◆ YOUR ASSIGNMENT ◆
Both the line below containing "[00:09:40.25]" and the line containing "[00:09:42.05]", along with every line between them, should be repeated exactly; no other line belongs in the answer.

Saved entries:
______

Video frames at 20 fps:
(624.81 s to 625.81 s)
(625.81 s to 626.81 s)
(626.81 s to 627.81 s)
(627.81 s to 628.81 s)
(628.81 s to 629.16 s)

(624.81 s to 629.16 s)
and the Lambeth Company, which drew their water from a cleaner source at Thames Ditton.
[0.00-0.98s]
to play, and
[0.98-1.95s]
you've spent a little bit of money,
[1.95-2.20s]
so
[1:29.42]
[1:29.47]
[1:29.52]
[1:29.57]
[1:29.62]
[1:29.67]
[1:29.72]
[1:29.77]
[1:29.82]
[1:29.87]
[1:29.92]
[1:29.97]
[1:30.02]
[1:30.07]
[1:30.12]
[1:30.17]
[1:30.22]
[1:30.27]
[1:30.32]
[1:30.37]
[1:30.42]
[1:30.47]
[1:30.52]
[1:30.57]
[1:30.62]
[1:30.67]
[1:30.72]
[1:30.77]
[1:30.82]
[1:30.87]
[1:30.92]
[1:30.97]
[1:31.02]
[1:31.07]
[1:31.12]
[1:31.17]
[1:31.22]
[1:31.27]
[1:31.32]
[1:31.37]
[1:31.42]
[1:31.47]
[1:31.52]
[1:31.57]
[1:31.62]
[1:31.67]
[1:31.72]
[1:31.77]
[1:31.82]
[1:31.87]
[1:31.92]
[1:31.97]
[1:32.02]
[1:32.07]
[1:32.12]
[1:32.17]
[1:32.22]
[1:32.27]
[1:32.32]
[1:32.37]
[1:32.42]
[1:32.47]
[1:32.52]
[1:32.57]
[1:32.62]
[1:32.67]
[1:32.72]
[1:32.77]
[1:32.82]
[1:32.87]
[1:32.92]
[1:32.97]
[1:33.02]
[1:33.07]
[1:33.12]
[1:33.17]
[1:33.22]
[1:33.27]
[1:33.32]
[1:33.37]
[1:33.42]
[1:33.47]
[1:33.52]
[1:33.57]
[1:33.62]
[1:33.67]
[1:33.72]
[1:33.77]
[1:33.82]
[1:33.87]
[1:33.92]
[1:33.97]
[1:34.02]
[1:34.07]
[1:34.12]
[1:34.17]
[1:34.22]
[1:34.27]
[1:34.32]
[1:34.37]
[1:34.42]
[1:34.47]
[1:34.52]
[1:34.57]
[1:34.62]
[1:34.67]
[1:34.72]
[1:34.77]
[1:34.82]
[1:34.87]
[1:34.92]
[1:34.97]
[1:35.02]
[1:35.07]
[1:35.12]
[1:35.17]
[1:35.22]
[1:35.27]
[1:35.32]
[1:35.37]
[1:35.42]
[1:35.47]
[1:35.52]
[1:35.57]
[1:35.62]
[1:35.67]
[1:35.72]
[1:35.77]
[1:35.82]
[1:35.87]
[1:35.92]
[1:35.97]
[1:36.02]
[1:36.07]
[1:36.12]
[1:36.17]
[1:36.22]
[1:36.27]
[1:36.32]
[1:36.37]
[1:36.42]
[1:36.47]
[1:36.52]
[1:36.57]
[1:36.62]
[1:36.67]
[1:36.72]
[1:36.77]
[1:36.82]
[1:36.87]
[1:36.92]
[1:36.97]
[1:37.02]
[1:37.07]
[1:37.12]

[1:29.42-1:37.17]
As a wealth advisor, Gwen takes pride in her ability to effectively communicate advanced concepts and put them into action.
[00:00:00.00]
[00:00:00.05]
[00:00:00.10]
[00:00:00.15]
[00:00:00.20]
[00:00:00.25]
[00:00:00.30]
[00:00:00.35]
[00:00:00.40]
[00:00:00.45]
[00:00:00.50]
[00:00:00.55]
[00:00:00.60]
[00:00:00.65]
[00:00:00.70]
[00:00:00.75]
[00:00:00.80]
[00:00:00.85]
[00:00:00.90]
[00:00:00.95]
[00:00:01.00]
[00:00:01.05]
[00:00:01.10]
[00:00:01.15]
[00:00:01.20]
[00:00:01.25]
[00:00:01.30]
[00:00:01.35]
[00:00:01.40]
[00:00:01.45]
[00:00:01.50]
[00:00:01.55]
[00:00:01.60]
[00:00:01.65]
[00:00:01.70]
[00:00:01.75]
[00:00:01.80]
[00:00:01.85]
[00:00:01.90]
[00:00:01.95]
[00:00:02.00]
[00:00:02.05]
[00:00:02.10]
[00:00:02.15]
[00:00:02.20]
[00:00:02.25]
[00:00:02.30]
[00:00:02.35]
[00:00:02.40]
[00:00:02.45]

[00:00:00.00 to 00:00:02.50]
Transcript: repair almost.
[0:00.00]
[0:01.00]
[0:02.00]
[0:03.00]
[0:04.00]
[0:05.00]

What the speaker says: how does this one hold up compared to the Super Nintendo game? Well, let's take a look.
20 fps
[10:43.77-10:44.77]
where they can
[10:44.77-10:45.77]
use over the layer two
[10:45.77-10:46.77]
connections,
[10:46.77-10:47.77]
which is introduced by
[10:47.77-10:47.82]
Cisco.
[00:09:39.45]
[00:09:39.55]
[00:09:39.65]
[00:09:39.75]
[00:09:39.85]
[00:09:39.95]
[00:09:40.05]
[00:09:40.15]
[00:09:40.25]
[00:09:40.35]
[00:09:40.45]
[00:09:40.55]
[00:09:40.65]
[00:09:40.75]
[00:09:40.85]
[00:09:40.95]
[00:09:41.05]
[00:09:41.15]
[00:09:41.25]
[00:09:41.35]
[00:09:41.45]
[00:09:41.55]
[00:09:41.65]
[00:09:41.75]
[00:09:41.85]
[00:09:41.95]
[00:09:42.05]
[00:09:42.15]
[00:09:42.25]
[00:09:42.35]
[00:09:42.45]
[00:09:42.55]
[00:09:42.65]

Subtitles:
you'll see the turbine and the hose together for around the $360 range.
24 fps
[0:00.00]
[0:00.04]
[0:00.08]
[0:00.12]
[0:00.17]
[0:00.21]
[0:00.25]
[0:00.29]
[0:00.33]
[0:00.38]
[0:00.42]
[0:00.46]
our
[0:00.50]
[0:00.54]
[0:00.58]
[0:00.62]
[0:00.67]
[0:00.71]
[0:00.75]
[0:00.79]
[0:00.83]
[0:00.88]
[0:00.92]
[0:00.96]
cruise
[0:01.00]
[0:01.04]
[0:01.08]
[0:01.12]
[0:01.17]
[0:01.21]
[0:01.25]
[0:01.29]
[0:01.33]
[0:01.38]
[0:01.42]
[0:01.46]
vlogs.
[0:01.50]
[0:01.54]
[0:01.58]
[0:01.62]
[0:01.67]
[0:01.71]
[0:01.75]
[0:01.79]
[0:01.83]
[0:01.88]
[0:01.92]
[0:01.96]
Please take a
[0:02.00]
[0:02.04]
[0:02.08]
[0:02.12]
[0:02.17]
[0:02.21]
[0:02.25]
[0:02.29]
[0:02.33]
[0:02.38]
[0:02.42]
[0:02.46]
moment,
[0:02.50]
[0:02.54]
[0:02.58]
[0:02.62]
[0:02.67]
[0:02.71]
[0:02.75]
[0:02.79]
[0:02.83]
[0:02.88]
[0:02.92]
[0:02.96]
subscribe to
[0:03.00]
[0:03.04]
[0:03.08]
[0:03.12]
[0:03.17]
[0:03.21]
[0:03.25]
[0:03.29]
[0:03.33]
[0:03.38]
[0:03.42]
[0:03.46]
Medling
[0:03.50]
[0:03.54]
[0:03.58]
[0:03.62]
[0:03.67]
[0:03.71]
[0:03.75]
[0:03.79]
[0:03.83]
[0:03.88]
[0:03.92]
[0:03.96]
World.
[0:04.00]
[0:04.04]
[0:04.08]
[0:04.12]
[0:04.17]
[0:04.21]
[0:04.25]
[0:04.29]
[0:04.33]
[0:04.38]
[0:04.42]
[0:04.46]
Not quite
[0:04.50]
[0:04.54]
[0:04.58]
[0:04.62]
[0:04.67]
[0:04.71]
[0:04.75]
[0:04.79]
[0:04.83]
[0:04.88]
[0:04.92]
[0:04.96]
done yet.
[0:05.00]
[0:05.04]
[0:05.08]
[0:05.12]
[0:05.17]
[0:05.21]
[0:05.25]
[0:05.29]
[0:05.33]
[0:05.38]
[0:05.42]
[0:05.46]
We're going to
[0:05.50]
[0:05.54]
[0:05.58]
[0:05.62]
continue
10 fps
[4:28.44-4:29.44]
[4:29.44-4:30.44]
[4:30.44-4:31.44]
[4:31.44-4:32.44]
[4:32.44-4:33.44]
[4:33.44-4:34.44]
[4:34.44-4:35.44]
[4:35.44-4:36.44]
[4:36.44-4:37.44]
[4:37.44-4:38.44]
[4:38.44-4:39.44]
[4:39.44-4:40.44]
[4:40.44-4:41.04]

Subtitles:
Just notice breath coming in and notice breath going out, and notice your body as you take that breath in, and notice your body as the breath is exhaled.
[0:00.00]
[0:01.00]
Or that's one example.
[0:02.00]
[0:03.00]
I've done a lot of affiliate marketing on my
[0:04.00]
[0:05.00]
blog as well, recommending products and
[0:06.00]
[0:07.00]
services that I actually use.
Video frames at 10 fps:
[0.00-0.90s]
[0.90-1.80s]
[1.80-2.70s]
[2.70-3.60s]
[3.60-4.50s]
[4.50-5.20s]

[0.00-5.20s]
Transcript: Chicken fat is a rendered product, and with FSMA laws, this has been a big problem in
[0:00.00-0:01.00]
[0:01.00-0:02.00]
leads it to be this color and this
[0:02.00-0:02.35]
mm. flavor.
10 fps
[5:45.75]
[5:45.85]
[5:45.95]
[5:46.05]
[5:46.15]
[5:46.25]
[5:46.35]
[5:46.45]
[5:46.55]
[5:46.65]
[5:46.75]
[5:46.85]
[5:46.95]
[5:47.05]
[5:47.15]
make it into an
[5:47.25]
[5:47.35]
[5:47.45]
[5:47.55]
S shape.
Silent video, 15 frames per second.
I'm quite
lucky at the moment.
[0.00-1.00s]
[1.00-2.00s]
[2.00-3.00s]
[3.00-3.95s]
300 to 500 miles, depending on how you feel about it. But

______

◆ WRITTEN SOLUTION ◆
[00:09:40.25]
[00:09:40.35]
[00:09:40.45]
[00:09:40.55]
[00:09:40.65]
[00:09:40.75]
[00:09:40.85]
[00:09:40.95]
[00:09:41.05]
[00:09:41.15]
[00:09:41.25]
[00:09:41.35]
[00:09:41.45]
[00:09:41.55]
[00:09:41.65]
[00:09:41.75]
[00:09:41.85]
[00:09:41.95]
[00:09:42.05]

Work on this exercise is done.